I have been witness to great love. Love that caused proclamations to be made, tears to be shed and heartache to ensue. I have been overwhelmed when I stood in the presence of this love, it brought me to tears, it caused me pause and it had me rethink my beliefs on love and children’s capacity to feel it.
A while ago my nephew Ben crawled into a hammock and my daughter followed him. As I rocked them in the hammock Helaina put her head on Ben’s shoulder. Ben being four gave a Helaina a little sideways glance and then asked me “why does she do that?”
“I think because she loves you Ben. She knows how kind you are and I think she remembers how you took care of her so well when she was a baby.” I could see Ben’s face soften. “Remember when you used to call her Baby Thumbelina. You used to tickle her and make her laugh. I think she remembers all the kind things you do for her.”
He gave me a very serious look at this point.
“If the wolves try to hurt her I will kill them. If they come to get her I will jump in between and stop them. I will not let them hurt her.”
I cannot begin to tell you how serious he was, how passionate he was that he was going to protect her. What I can tell you was I was speechless. It took me a minute to come up with something to say and honestly what I said was pathetic.

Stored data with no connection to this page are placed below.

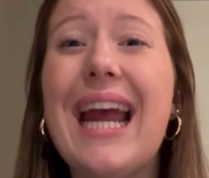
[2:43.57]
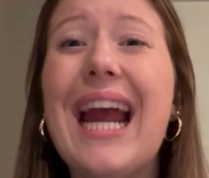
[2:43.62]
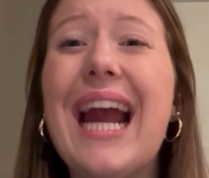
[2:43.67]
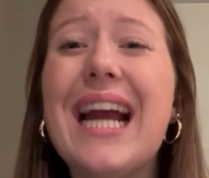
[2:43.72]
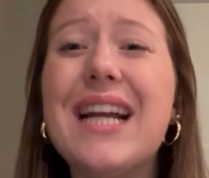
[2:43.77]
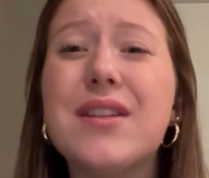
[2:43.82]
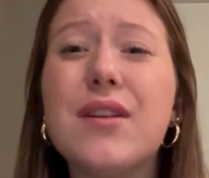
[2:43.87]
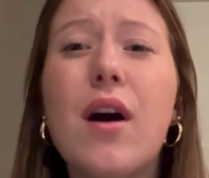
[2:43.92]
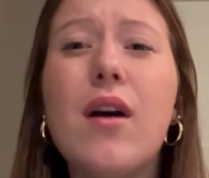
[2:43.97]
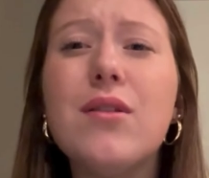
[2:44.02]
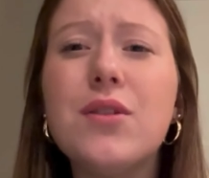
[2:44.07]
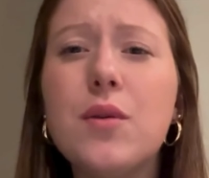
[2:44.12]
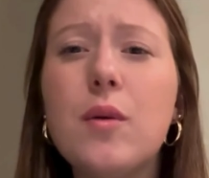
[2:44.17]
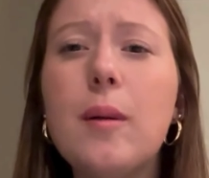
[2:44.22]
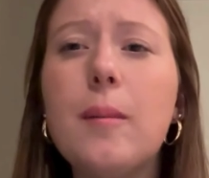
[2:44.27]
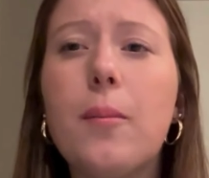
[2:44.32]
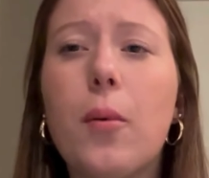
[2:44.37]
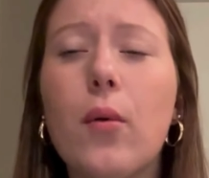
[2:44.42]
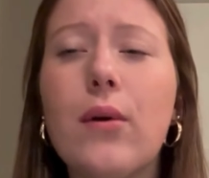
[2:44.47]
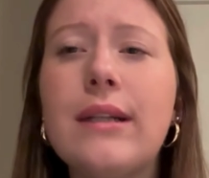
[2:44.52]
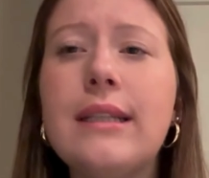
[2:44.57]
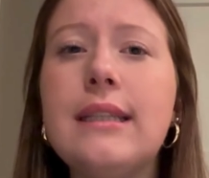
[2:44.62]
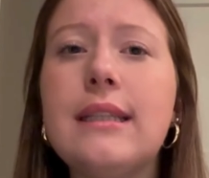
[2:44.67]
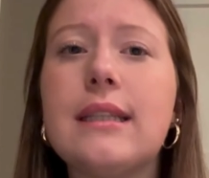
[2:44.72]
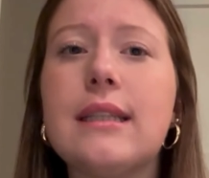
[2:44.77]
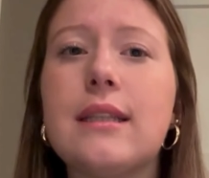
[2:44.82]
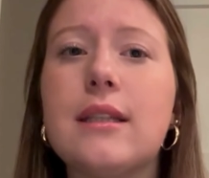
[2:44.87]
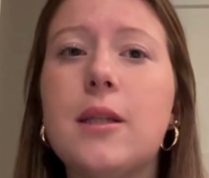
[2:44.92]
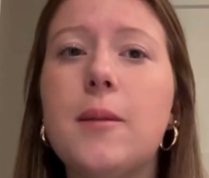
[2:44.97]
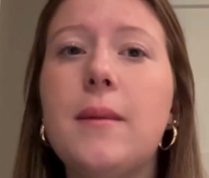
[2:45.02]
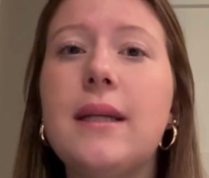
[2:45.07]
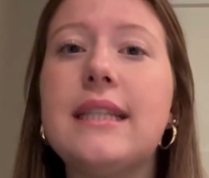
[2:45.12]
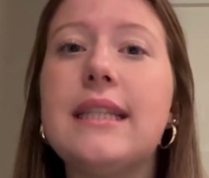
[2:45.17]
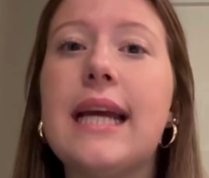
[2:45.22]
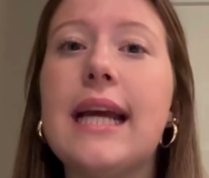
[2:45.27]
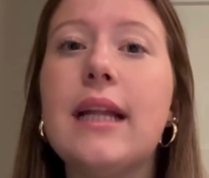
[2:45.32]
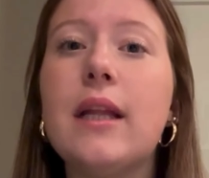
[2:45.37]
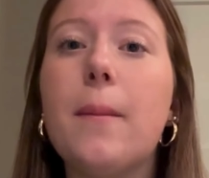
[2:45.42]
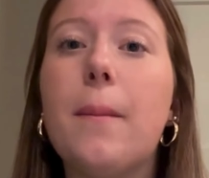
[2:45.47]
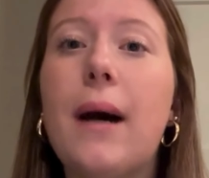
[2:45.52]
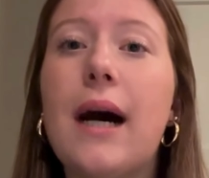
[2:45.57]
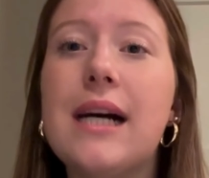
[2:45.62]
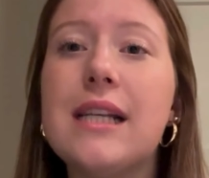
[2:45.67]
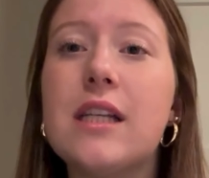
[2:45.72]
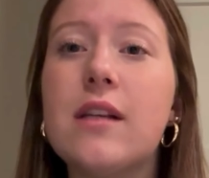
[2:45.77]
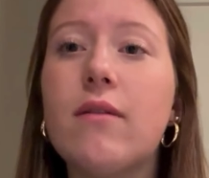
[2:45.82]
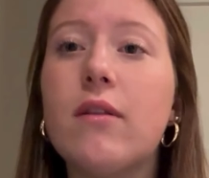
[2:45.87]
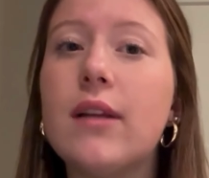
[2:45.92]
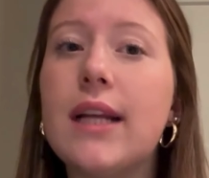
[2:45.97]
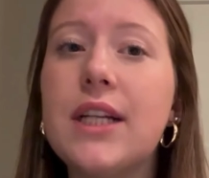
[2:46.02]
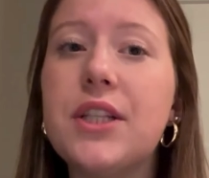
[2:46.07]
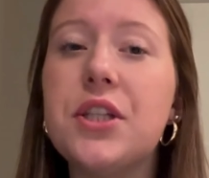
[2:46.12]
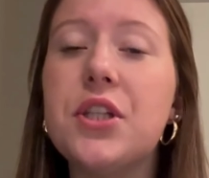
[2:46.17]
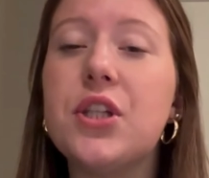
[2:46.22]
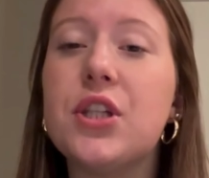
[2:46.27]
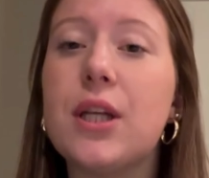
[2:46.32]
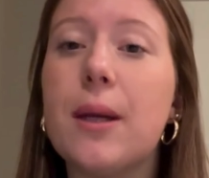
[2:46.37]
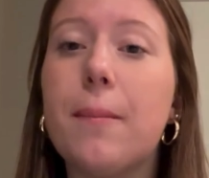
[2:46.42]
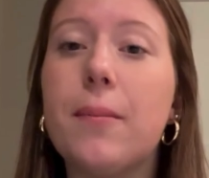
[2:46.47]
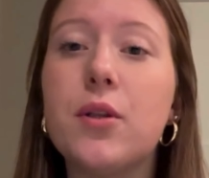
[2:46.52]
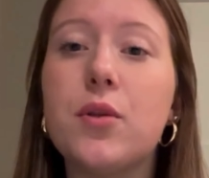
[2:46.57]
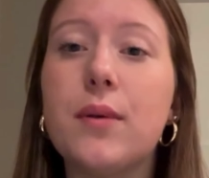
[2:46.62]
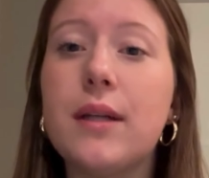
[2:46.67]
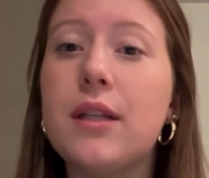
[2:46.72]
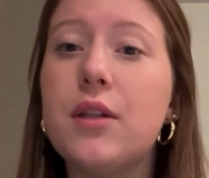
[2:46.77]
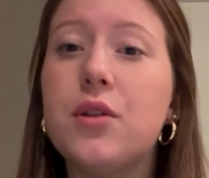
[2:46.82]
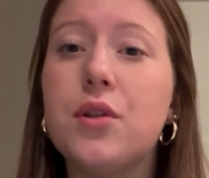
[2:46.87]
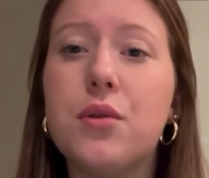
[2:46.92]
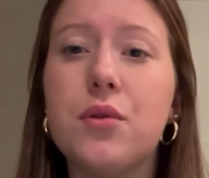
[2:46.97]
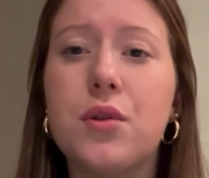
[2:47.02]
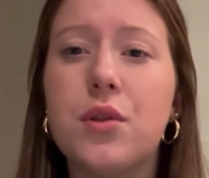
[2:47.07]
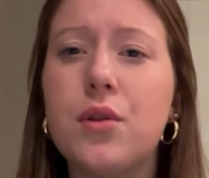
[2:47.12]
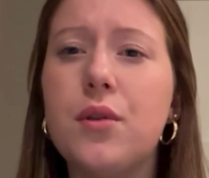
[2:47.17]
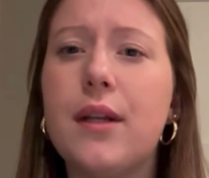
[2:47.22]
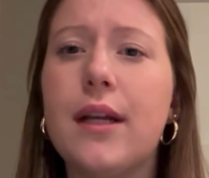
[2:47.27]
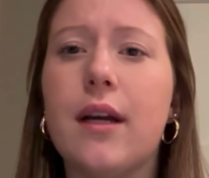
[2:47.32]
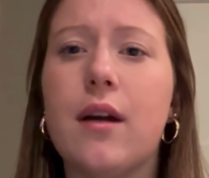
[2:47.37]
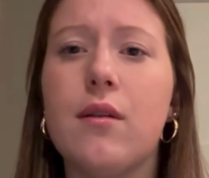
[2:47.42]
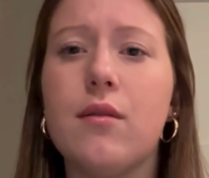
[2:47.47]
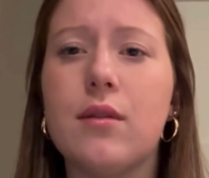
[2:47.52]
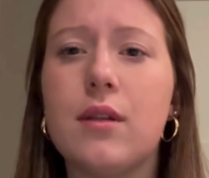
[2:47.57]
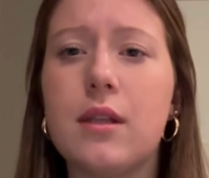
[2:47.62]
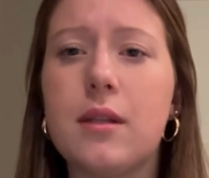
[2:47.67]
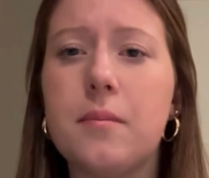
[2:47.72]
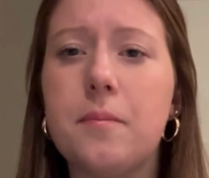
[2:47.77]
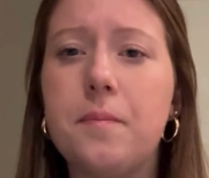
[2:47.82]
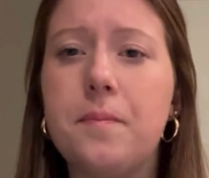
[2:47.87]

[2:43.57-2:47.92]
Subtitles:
It's also important to maintain the positive relationship between the two studios.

“She must be important to you.”
“yes” he said. “I love her.”
He loved her and that was clear. I did not need him to tell me so. This moment has stayed with me for months. I wondered how to tell the story of that moment. I feared I could not do it justice.
Then last week Helaina experienced heartache. You cannot experience heartache without love. I know this now, thanks to her.
It was a simple moment. Her grandmother and Aunt left our home to go out without her. The moment the door closed she began to cry and came running to me. I got down to her level to give her hug. When I looked into her eyes, I saw her heartache and I felt it too. I am not going to lie, I cried too.
In our society we talk a lot about how children need love but what we don’t give much thought and time to is their capacity to feel love. I have witnessed this love in my classroom, in my family and in my home. I know now with certainty that children feel and are capable of great love. It is my belief too that we could learn a thing or two about love from children.